Yes I'm aware. Am I not allowed to post more or something?


----------



## aquariusrising (May 19, 2014)

Same... I don't have one I'd like one friend. Just ONE. Your post sounds like I wrote it..odd


----------



## KodakCrack (May 25, 2016)

****, same


----------



## mike91 (Sep 23, 2012)

It not normal (trust me when i tell people i dont have one friend they never believe me) but for us with sa it is normal it been 9 years since i have had a irl friend and it will probably end up been 10 if i am still alive by then


----------



## NoCombovers (Apr 29, 2016)

Dsg1116 said:


> Like none? Plus no boyfriend? What is wrong with me?


There really isn't such a thing as "normal". This is an invented concept, devised by biased opinions (not facts) about how every person should be and what every person needs to have in their life in order to be happy, content, peaceful, whole.

But there is huge variation in humans and this variation is simply not allowed to exist in society and so the various ways that people are naturally and which are deemed outside the definition of "normal" are classified by these biased opinions as "not normal/abnormal", "defective, "ill", "dysfunctional" etc., along with actual labels for ways of being that are considered "serious".

Its just like asking the colors of the rainbow, plants, fruit, fish, birds, rocks - which one/type of these is normal?

It is also well known that from the teens and until around 25 years of age, the importance of being included, accepted, liked, etc., is massive to people and so this also plays a role in how you feel.


----------



## NoCombovers (Apr 29, 2016)

3677 said:


> I'm 24 and have no friends and it sucks. I feel so lonely all the time. Probably why I post on SAS. Makes me feel less lonely.
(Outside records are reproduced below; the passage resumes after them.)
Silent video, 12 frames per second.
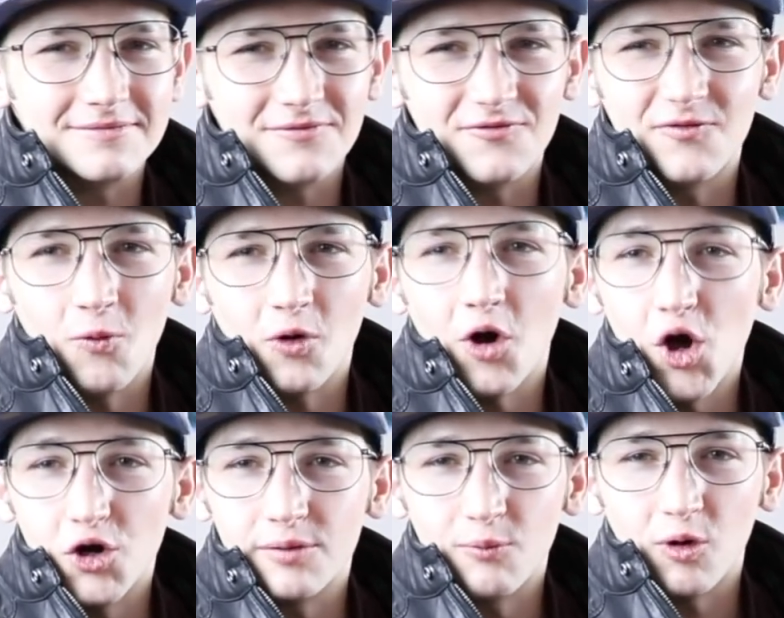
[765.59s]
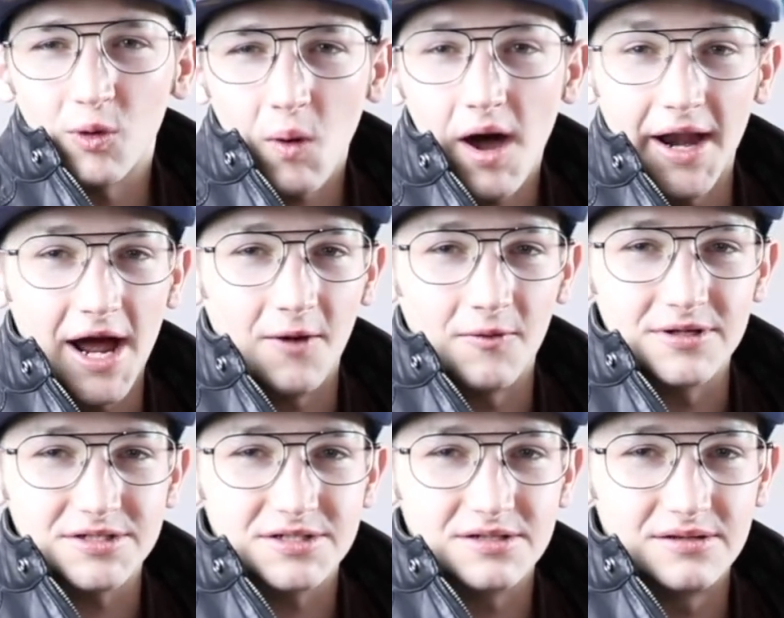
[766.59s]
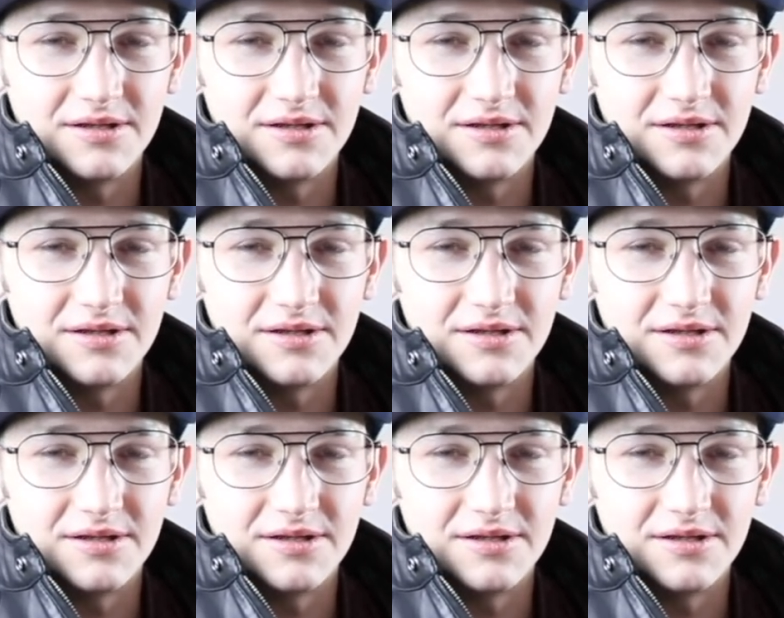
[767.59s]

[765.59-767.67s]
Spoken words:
400 more watt hours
This might help you stop feeling lonely. Loneliness isn't caused by what you think it is caused by.


----------



## Alkalinity (Mar 10, 2013)

I'm 22 and I've never had a boyfriend and I don't have friends due to my SA. I don't think there's anyhting wrong with us, usually we come from unique circumstances like SA or depression which make it harder for us to attract people or be around them. But I admit I get jealous seeing people with their SO's while I'm all alone.


----------



## NoCombovers (Apr 29, 2016)

Alkalinity said:


> I'm 22 and I've never had a boyfriend and I don't have friends due to my SA. I don't think there's anyhting wrong with us, usually we come from unique circumstances like SA or depression which make it harder for us to attract people or be around them. But I admit I get jealous seeing people with their SO's while I'm all alone.


End your social anxiety





End your depression (you are not depressed)





Stop feeling lonely


----------



## Dark Jewel (Jul 18, 2014)

It's not nearly normal.

I've never had any friends at any point in my lidw and have never had a boyfriend, either...


----------



## Kevin001 (Jan 2, 2015)

Dark Jewel said:


> I've never had any friends at any point in my life


What about me? :crying:


----------



## Dsg1116 (Feb 24, 2014)

Alkalinity said:


> I'm 22 and I've never had a boyfriend and I don't have friends due to my SA. I don't think there's anyhting wrong with us, usually we come from unique circumstances like SA or depression which make it harder for us to attract people or be around them. But I admit I get jealous seeing people with their SO's while I'm all alone.


Wow, we have a lot in common. Best of luck to both of us I guess. We will prosper and live to be socialites! Eventually...?


----------



## Dark Jewel (Jul 18, 2014)

Kevin001 said:


> What about me? :crying:


I don't count internet people, :/


----------



## SunnyLi (Jun 1, 2016)

NoCombovers said:


> There really isn't such a thing as "normal". This is an invented concept, devised by biased opinions (not facts) about how every person should be and what every person needs to have in their life in order to be happy, content, peaceful, whole.
> 
> But there is huge variation in humans and this variation is simply not allowed to exist in society and so the various ways that people are naturally and which are deemed outside the definition of "normal" are classified by these biased opinions as "not normal/abnormal", "defective, "ill", "dysfunctional" etc., along with actual labels for ways of being that are considered "serious".
> 
> ...


I completely agree with you


----------



## SunnyLi (Jun 1, 2016)

Me either some people say well I have a bf or a gf that's still a friend I see why they want more but at least they have someone on their level.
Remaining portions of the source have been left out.